» **Task to carry out**: Word for word, copy the line that contains "[00:00:03.00 to 00:00:04.00]" and each line after it in the data below. Pictures stay out of the copy.

+++ Exercise inputs

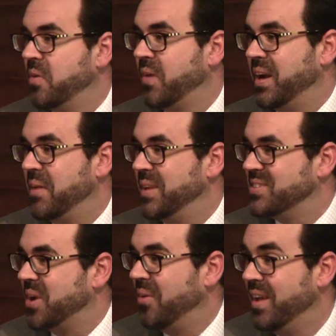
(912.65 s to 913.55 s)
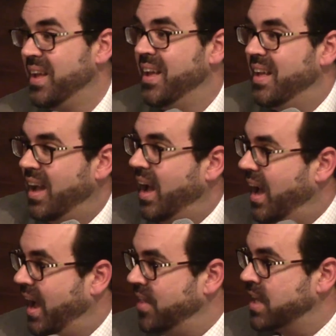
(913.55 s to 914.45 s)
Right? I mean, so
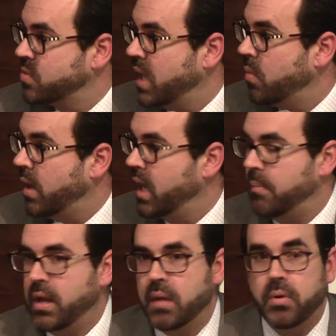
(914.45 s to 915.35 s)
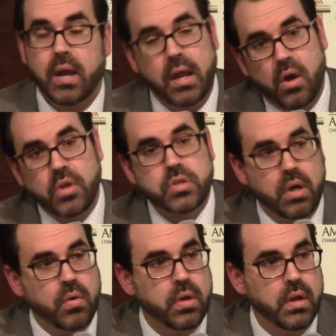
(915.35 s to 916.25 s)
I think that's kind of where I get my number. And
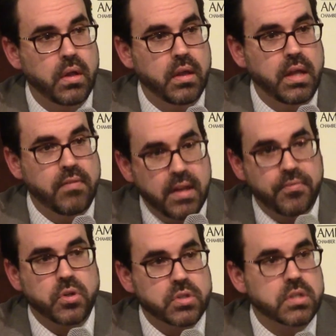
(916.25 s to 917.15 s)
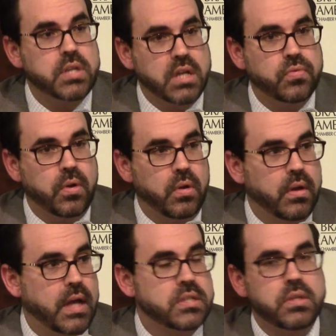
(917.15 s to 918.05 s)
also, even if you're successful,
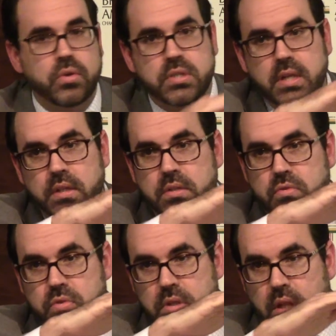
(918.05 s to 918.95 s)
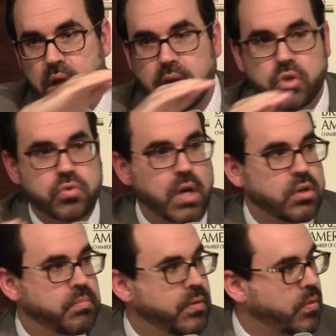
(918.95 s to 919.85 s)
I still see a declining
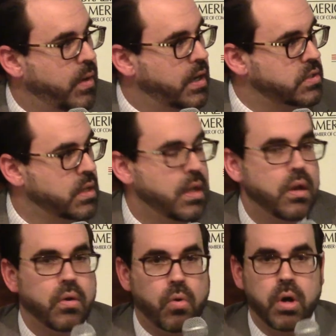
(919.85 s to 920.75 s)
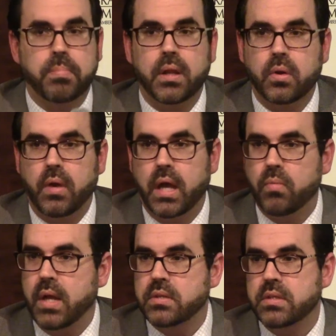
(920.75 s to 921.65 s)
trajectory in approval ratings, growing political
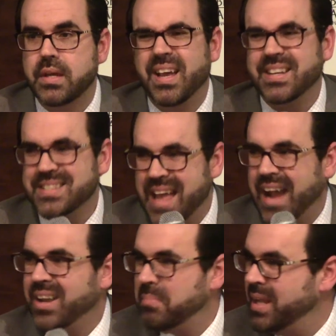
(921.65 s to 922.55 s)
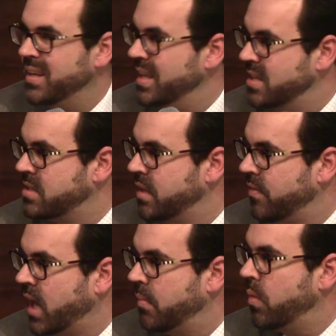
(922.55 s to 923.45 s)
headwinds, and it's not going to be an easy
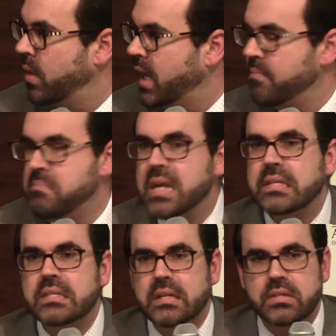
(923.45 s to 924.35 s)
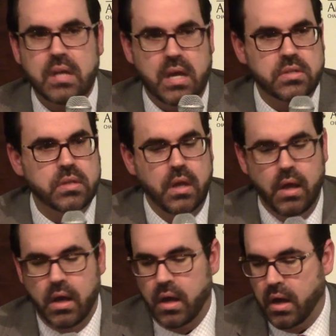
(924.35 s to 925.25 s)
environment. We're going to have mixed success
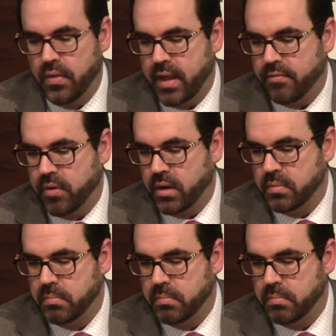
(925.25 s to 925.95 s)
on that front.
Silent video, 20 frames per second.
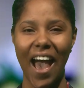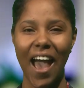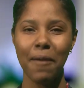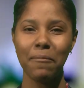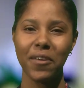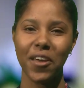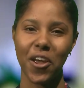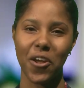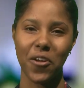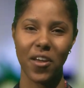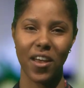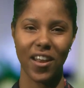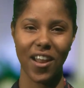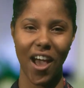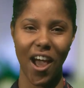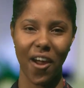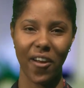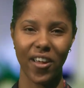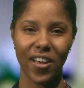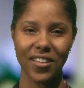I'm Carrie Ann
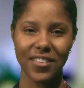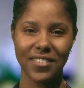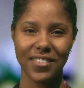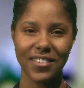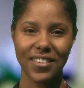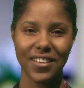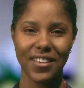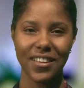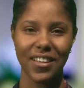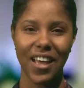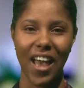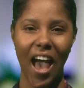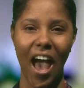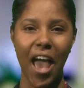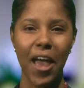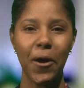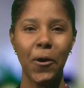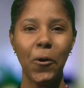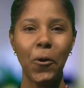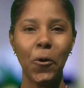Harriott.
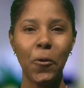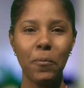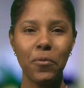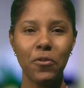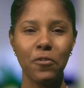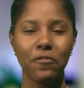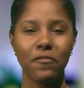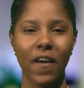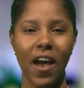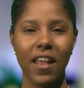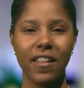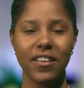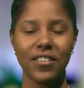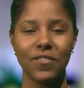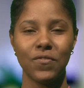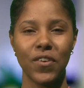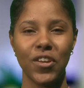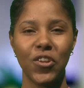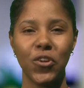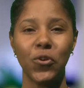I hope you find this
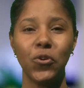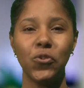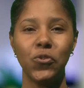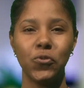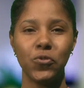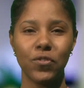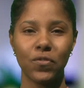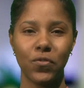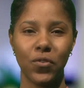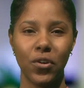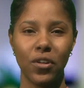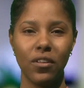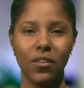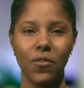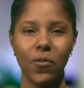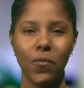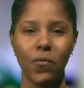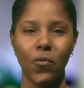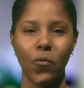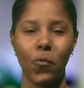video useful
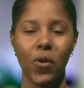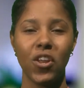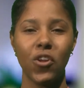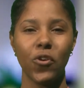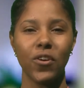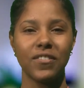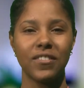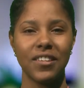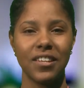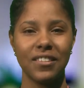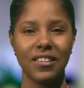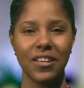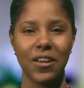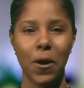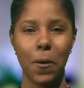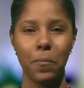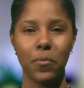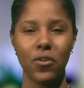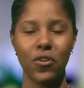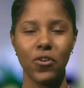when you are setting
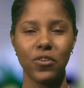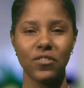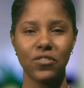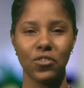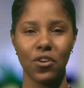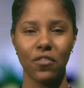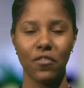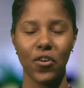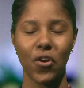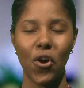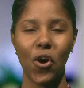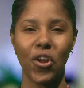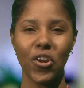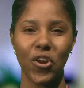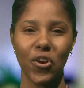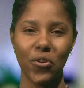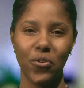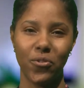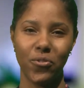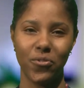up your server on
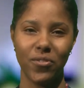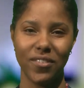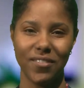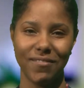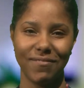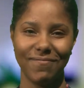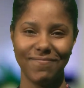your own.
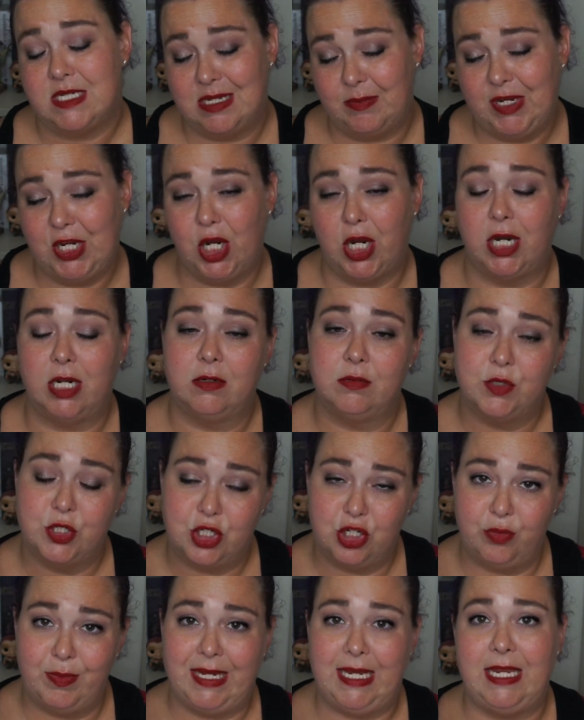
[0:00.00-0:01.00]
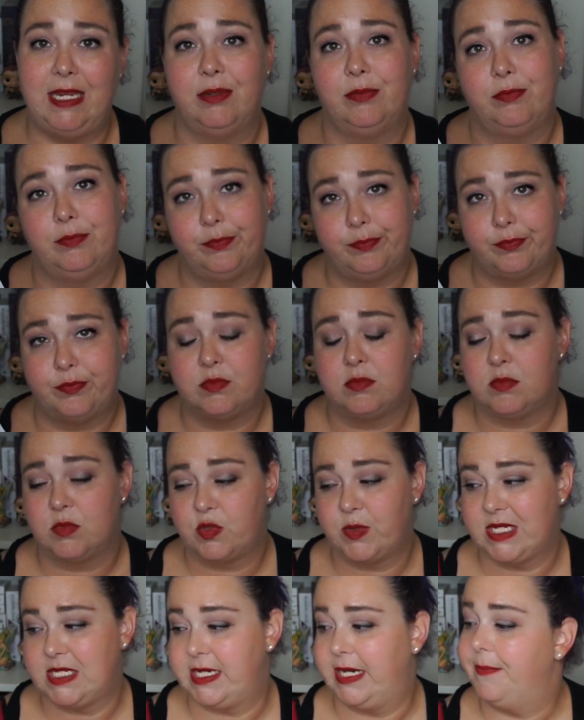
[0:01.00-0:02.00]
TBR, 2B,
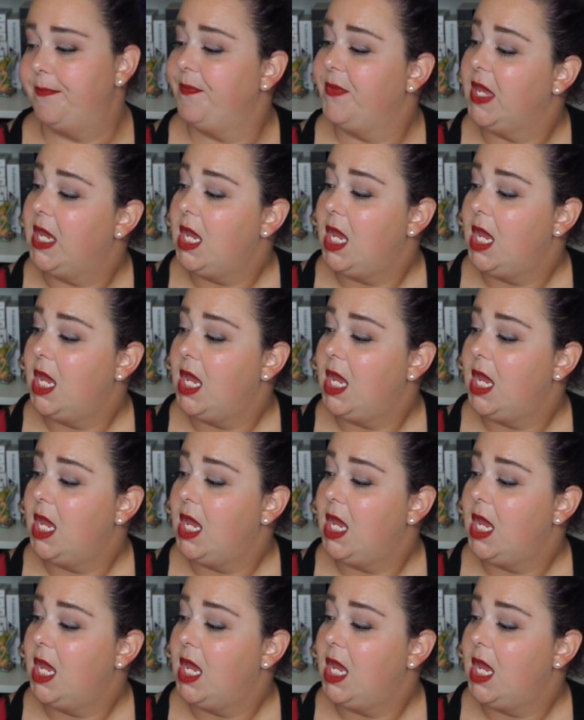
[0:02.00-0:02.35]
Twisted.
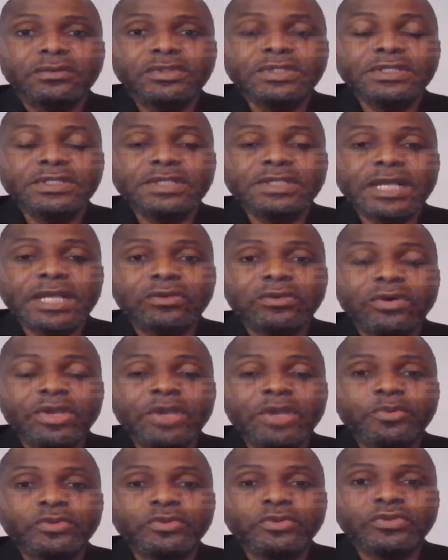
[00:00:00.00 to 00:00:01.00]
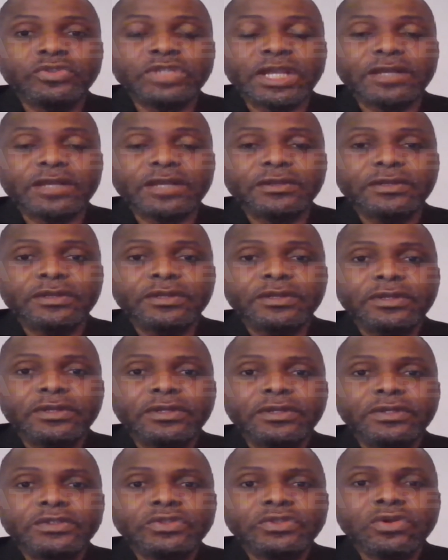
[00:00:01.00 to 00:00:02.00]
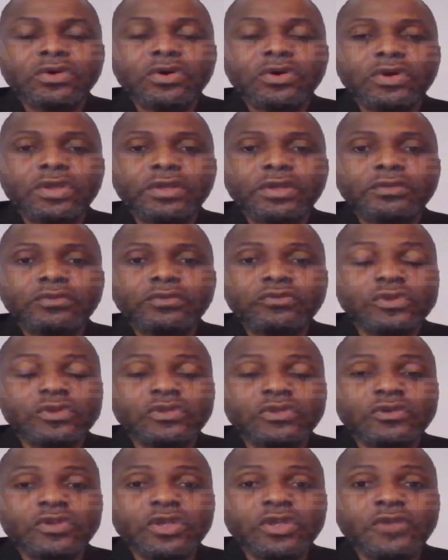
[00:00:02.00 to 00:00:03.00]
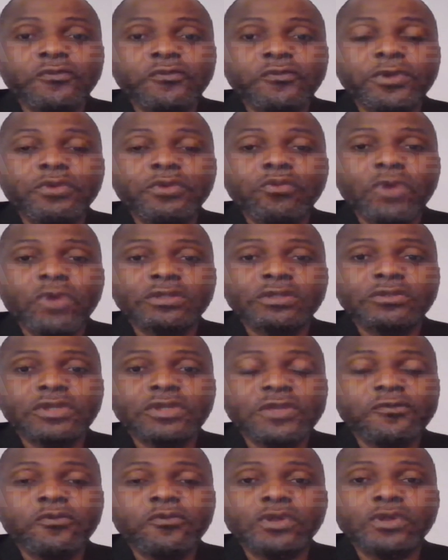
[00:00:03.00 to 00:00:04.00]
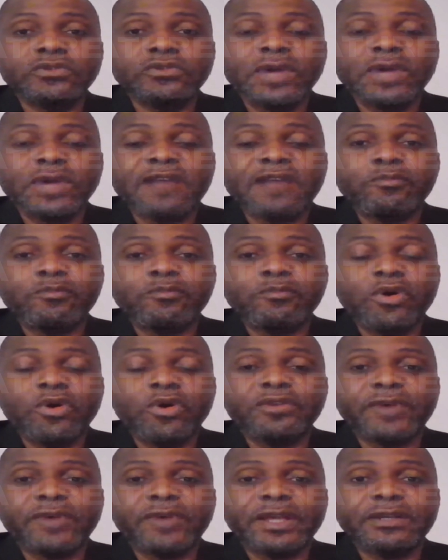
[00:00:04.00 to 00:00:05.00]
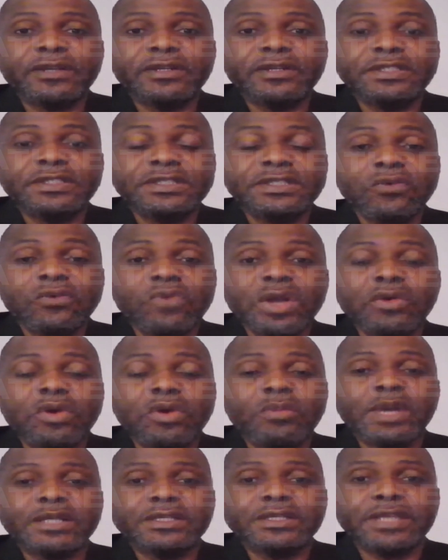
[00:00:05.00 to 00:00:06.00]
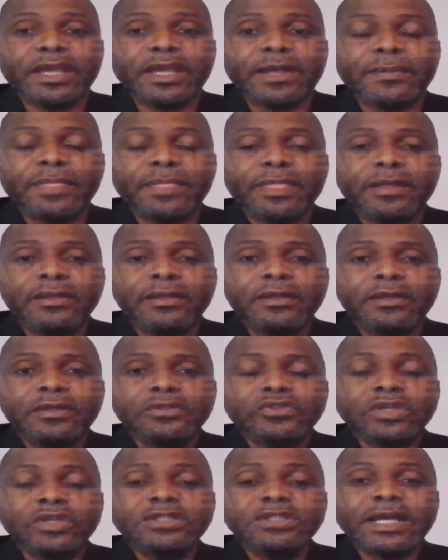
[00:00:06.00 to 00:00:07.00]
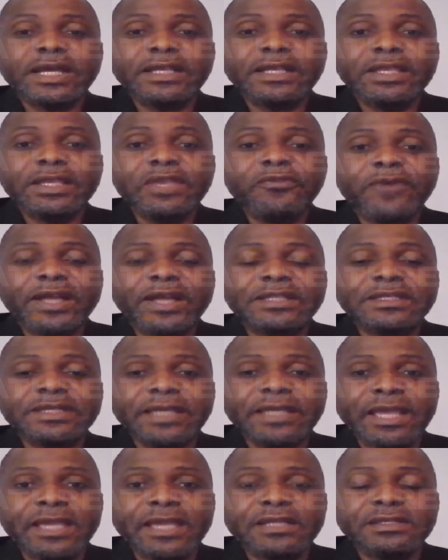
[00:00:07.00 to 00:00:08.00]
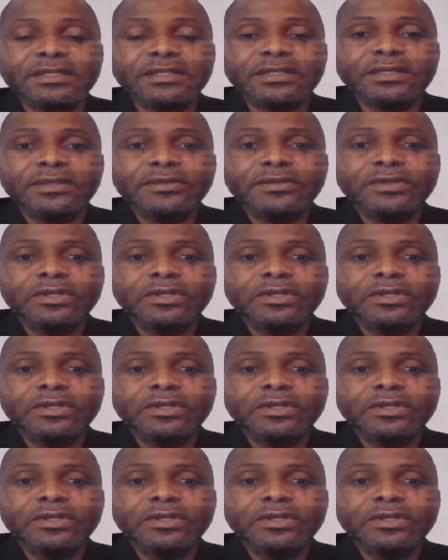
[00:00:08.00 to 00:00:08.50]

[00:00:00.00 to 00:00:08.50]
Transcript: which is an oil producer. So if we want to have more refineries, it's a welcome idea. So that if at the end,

++++++

» **Exercise answer**:
[00:00:03.00 to 00:00:04.00]
[00:00:04.00 to 00:00:05.00]
[00:00:05.00 to 00:00:06.00]
[00:00:06.00 to 00:00:07.00]
[00:00:07.00 to 00:00:08.00]
[00:00:08.00 to 00:00:08.50]

[00:00:00.00 to 00:00:08.50]
Transcript: which is an oil producer. So if we want to have more refineries, it's a welcome idea. So that if at the end,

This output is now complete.